The numbers of pupils from Muslim or other minority religious backgrounds are increasing in Finnish schools. This brings teachers face to face with new questions concerning everything from fasting to the structure of teaching.

Klas Backholm

Jenny Berglund is a docent in comparative religion at the University of Helsinki in Finland, and a researcher at Södertörn University in Sweden. Mårten Björkgren is a lecturer in the didactics of religious education at Åbo Akademi University. Both argue for the viewpoint that it isn’t enough that it is only the teacher of religious or philosophical education that introduces various types of religions to pupils.

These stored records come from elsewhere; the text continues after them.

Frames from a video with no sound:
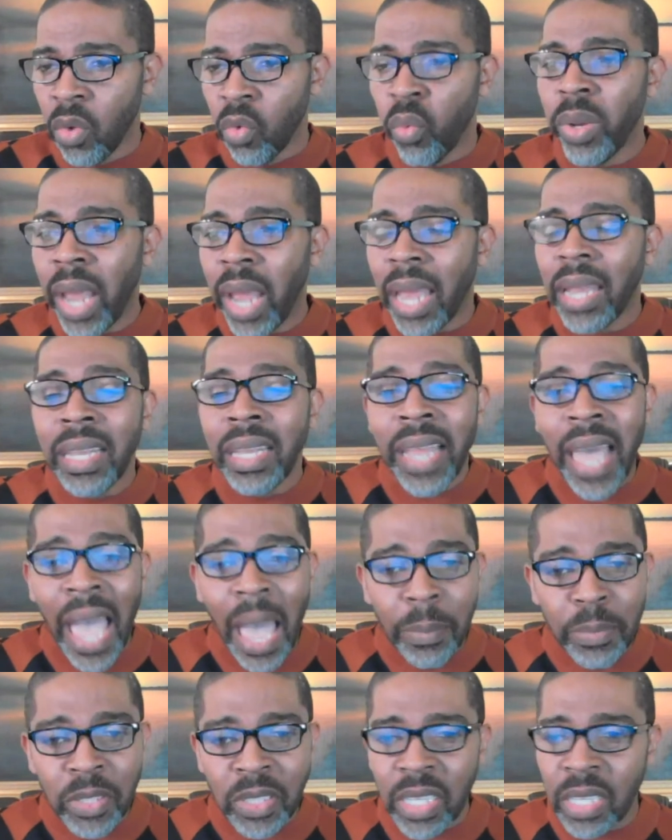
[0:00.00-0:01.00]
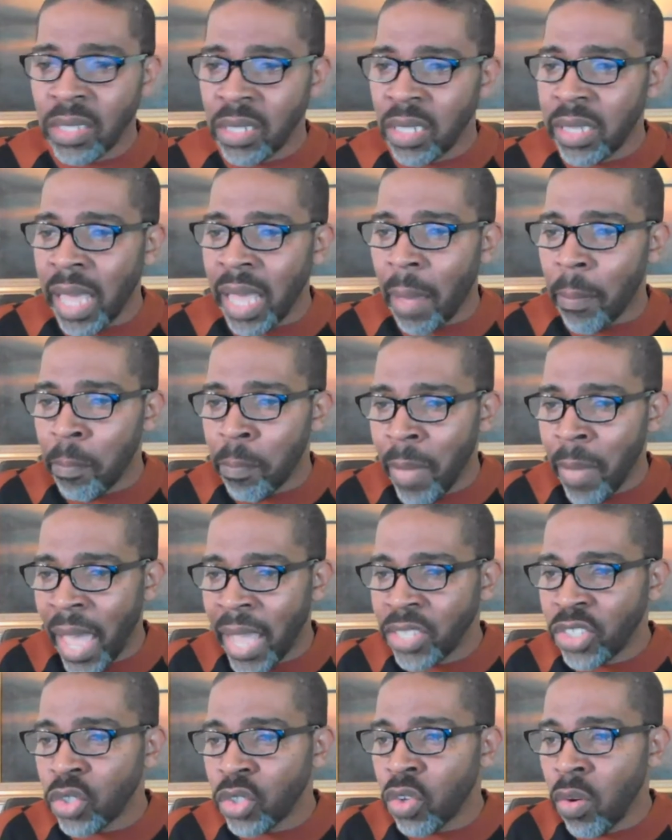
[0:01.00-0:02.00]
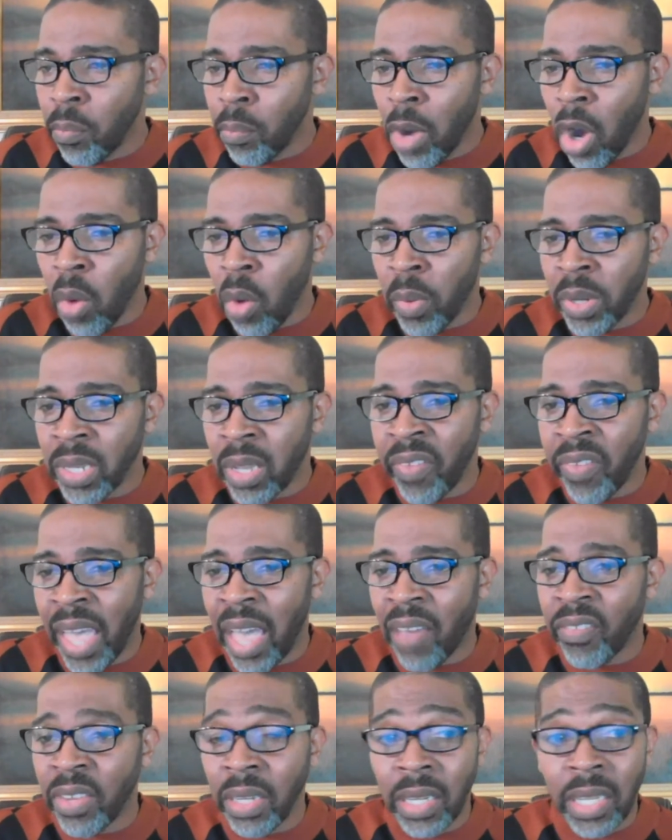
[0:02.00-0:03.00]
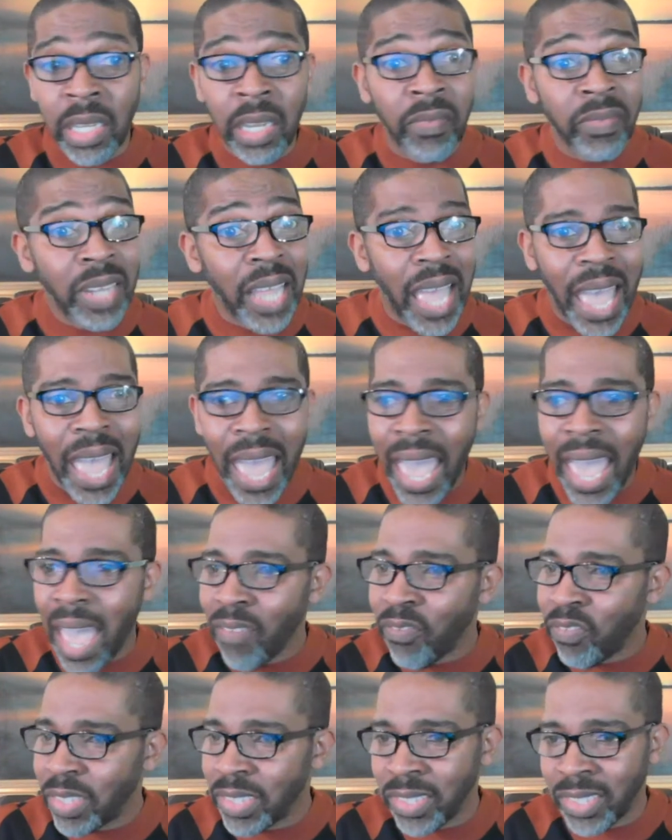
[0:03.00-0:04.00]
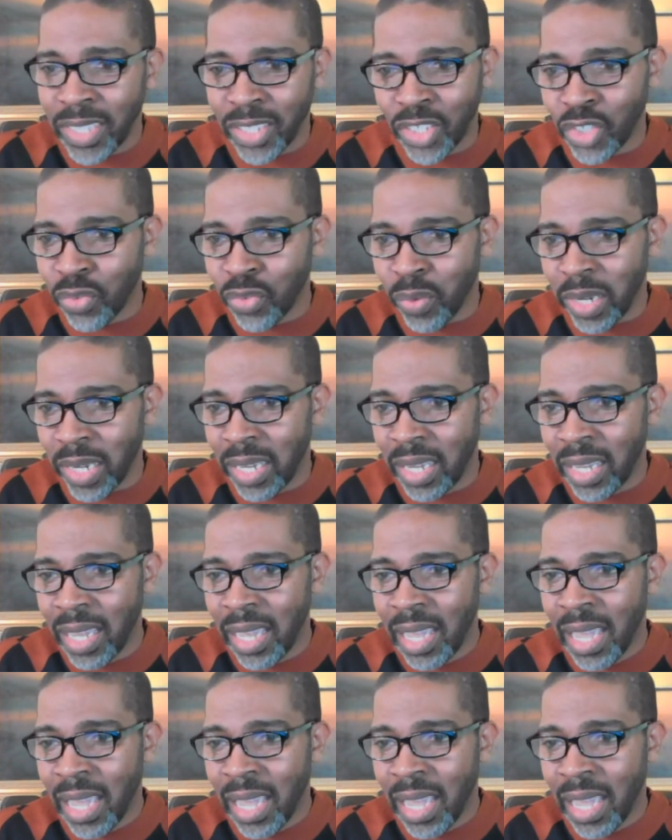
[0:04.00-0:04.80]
When I lapsed into that magical moment of having lived half a century,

”It’s often the case that the responsibility for multi-religious issues is left to the teacher of religious education to handle. But it should actually be dealt with by all teachers and in the school environment as a whole,” says Mårten Björkgren. During the past year he has arranged, together with his colleagues within teacher training at Åbo Akademi, several seminars on how future teachers should approach the subject of Islam in schools. The task of school education is not only to provide pupils with knowledge and information on what religious diversity is; it should also give the pupils a sensitive and curious attitude towards this diversity. Teachers should be prepared to guide pupils in their encounters with people who, for example, wear different clothes or observe other traditions than their own.

“In a school environment religion takes the practical form of various arrangements, such as signs in the dining hall clearly indicating what Muslim pupils can eat,” Björkgren explains.
Jenny Berglund has studied how religious minorities can be included in teaching at various levels. In her doctoral theses (2009) she explored how Islam is taught in religious charter schools (‘friskolor’) with a Muslim focus in Sweden, and her recent research has focussed on the teaching of religious education in four countries in the Baltic Sea area.

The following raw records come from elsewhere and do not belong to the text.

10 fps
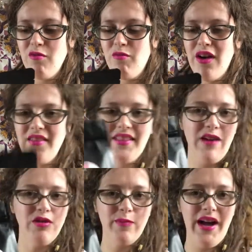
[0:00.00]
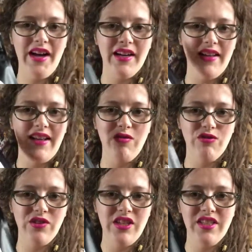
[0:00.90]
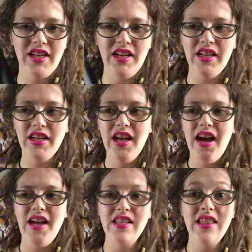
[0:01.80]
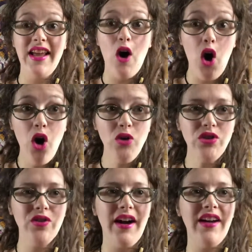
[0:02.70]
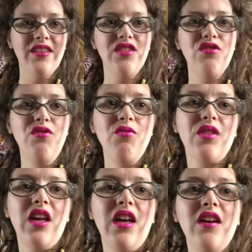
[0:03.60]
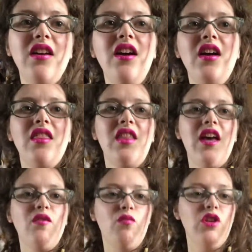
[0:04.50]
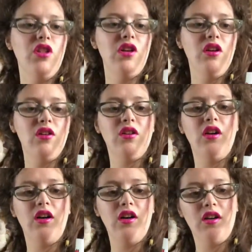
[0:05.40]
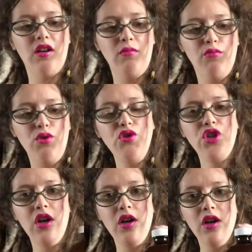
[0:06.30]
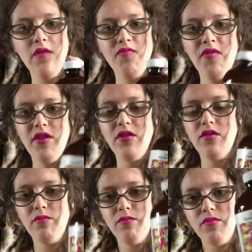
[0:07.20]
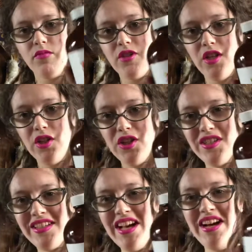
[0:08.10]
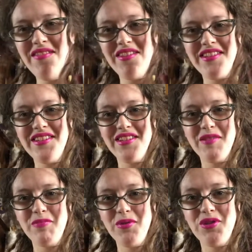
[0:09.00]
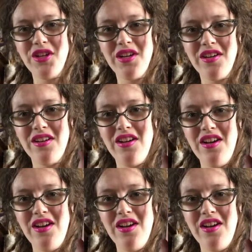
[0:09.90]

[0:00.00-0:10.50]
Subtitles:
But that was back, and that was really exciting. And then they also had this new thing that one of their kombucha dealers, one of their kombucha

In Finland, pupils are introduced to other faiths within the teaching of their own religion, or in philosophical education. Teachers are aware of variations within their ‘own’ religions, as it is obvious for those living within communities characterised by that religion. According to Berglund it is, however, easy to resort to generalisations when talking about other religions, as one does not have equally extensive knowledge of that subject. The variation that teachers need to demonstrate exists at many different levels – not just between groups with different interpretations of the religion, as for example Shia and Sunni Muslims, but also on an individual basis.

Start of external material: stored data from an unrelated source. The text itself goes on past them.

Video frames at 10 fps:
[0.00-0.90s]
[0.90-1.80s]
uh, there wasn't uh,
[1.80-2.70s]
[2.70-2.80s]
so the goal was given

“Just like everybody else, Muslims behave in various ways. Islam is not one single entity; there are enormous variations and numerous different interpretations of it. One of the most important aspects of the teaching of Islam is the highlighting on this variation,” emphasises Björkgren.
“There is a tendency in textbooks and teaching to speak of people from other faiths as if they were robots. The teacher might say something like: ‘All Muslims pray five times a day’. But they actually don’t – there is an aspiration to do so, but far from all Muslims follow this ideal.”
Mårten Björkgren is responsible for the training of future teachers of religious education in the Swedish-speaking schools in Finland, and he thinks that his students need to challenge their own views of society, religions and cultures.

“The undertaking of future teachers is to be a good teacher to all pupils as well as a person who doesn’t shun or problematise things that are somewhat different from what they are used to.”
Björkgren is convinced that the teaching of, for example, religious traditions, can be turned into something which is fun and which in addition to the actual religious education curriculum might involve projects across various subjects focussing on the interesting features from all of the religions represented in the school. This will automatically illustrate the diversity of cultures and lifestyles.